You seem to have introduced a new bug. Attempting to process almost any ODD file (I tried 3) via web roma to produce a Relaxng schema now generates an error message "/tmp/a2c199475306b000c312ac0e5b6bbd30.tmp:2:6: fatal: The processing instruction target matching "[xX][mM][lL]" is not allowed. "

lb42 commented 8 years ago

More helpfully perhaps, if you try to generate a RNG version of any ODD you get the following error message from the EGE library:

<error msg="Base URI {} is not an absolute URI" exclass="class pl.psnc.dl.ege.ex
ception.ConverterException" >pl.psnc.dl.ege.exception.ConverterException: Base U
RI {} is not an absolute URI
    at pl.psnc.dl.ege.MultiXslConverter.convert(MultiXslConverter.java:108)
    at pl.psnc.dl.ege.component.NamedConverter.convert(NamedConverter.java:4
4)
    at pl.psnc.dl.ege.ConversionPerformer.run(ConversionPerformer.java:44)
    at java.lang.Thread.run(Thread.java:619)
</error>
jamescummings commented 8 years ago

Interesting. Do you get this is you try the same (on the command line) with the stylesheets on the master branch? All I did was copy them into place. :-(

martindholmes commented 8 years ago

I've seen that bug before, but I can't for the life of me remember when or where it showed up. This is relevant:

http://stackoverflow.com/questions/19889132/error-the-processing-instruction-target-matching-xxmmll-is-not-allowed

and it suggests that somewhere there is unwanted whitespace at the top of an XML file (perhaps the ODD you're processing). Is that the case?

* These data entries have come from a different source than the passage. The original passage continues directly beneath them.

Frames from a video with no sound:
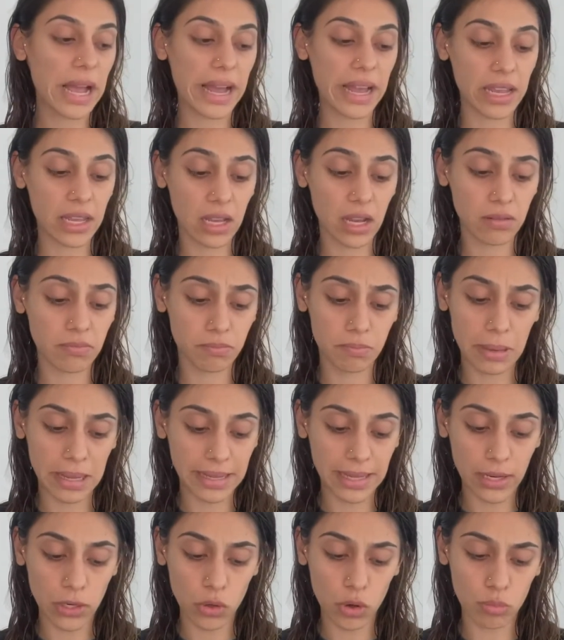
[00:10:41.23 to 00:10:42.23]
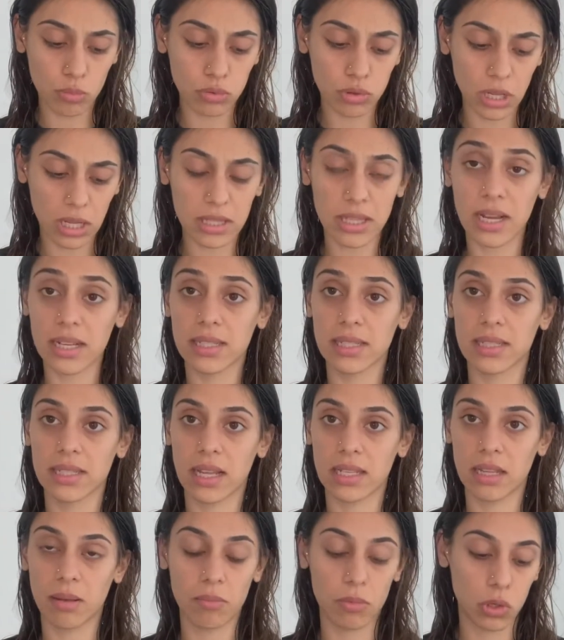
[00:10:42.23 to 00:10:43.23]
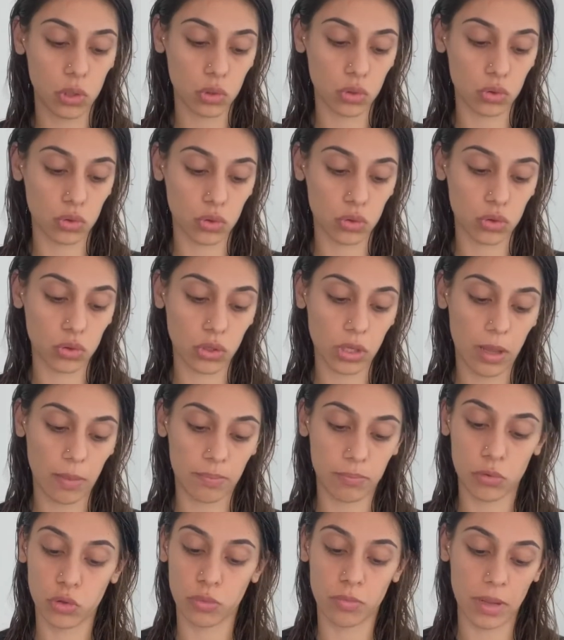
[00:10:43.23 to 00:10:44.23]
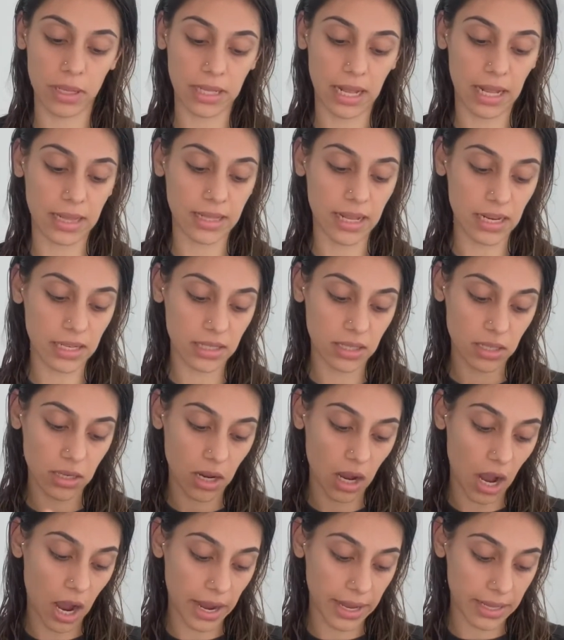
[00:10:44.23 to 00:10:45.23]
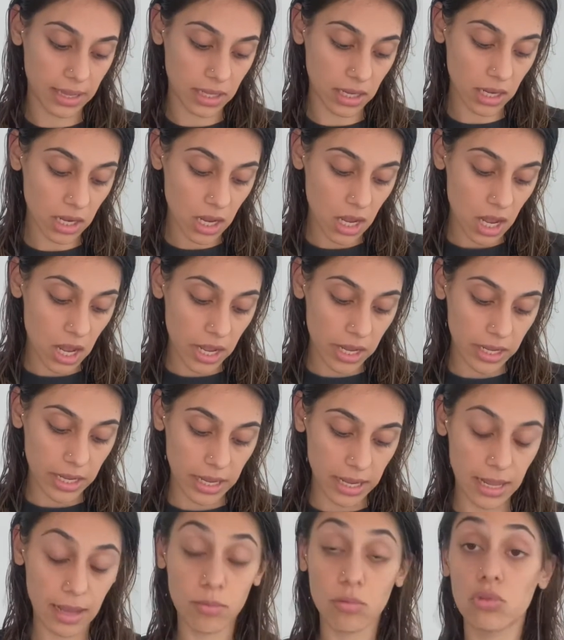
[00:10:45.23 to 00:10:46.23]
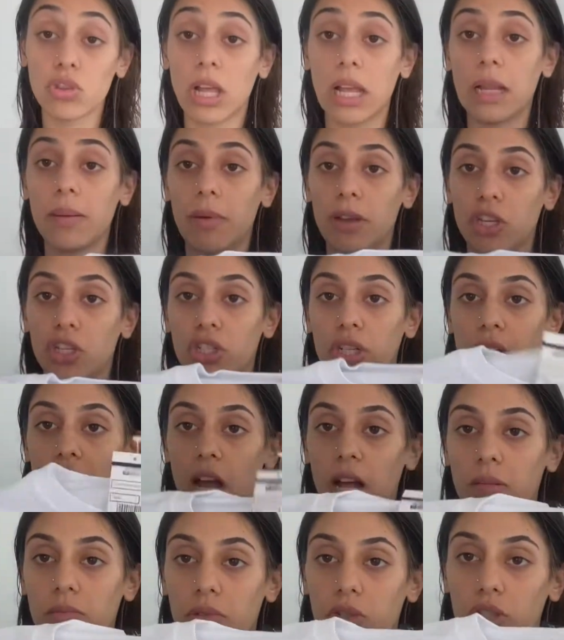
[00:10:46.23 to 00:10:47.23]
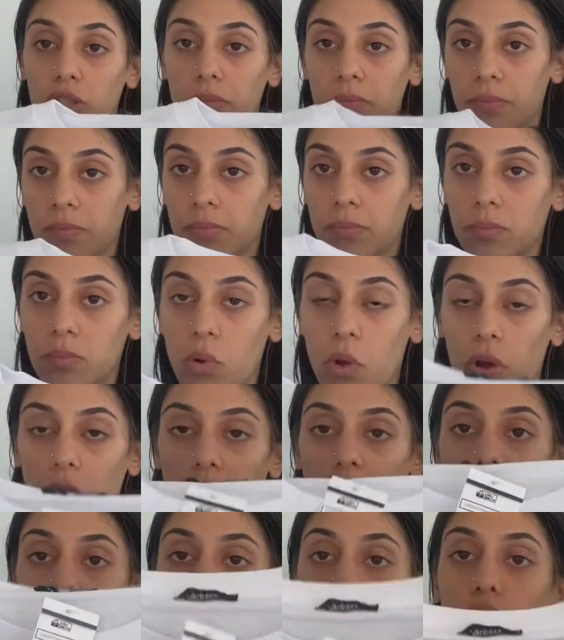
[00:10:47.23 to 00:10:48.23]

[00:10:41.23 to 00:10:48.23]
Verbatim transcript: E, bedeni yok. Bunlar Dax'ın zaten biliyorsunuz hep bütün bedenler aynı. E, bunu da 55 liraya almışım böyle.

[No, as I say below, this is caused by the format of the error message produced by the EGE processor; it has nothing to do with the ODD file, which is fine when processed by e.g. teitorelaxng LB]

lb42 commented 8 years ago

James's comment above is weird: I (and presumably everyone else though it might be helpful if someone else could confirm) am seeing this error when I use roma on the TEI's website . There's no way I can "try the same" with different stylesheets. Hypothesizing wildly, I suggest that the java error messages mean that some file is inaccessible or unavailable perhaps because a stale file handle is being used. Which means it might be fixed by a restart of tomcat as Martin suggests. What is really daft is that there must be ways of associating the EGE process with particular releases of the Glines/Stylesheets but these are clearly not being used.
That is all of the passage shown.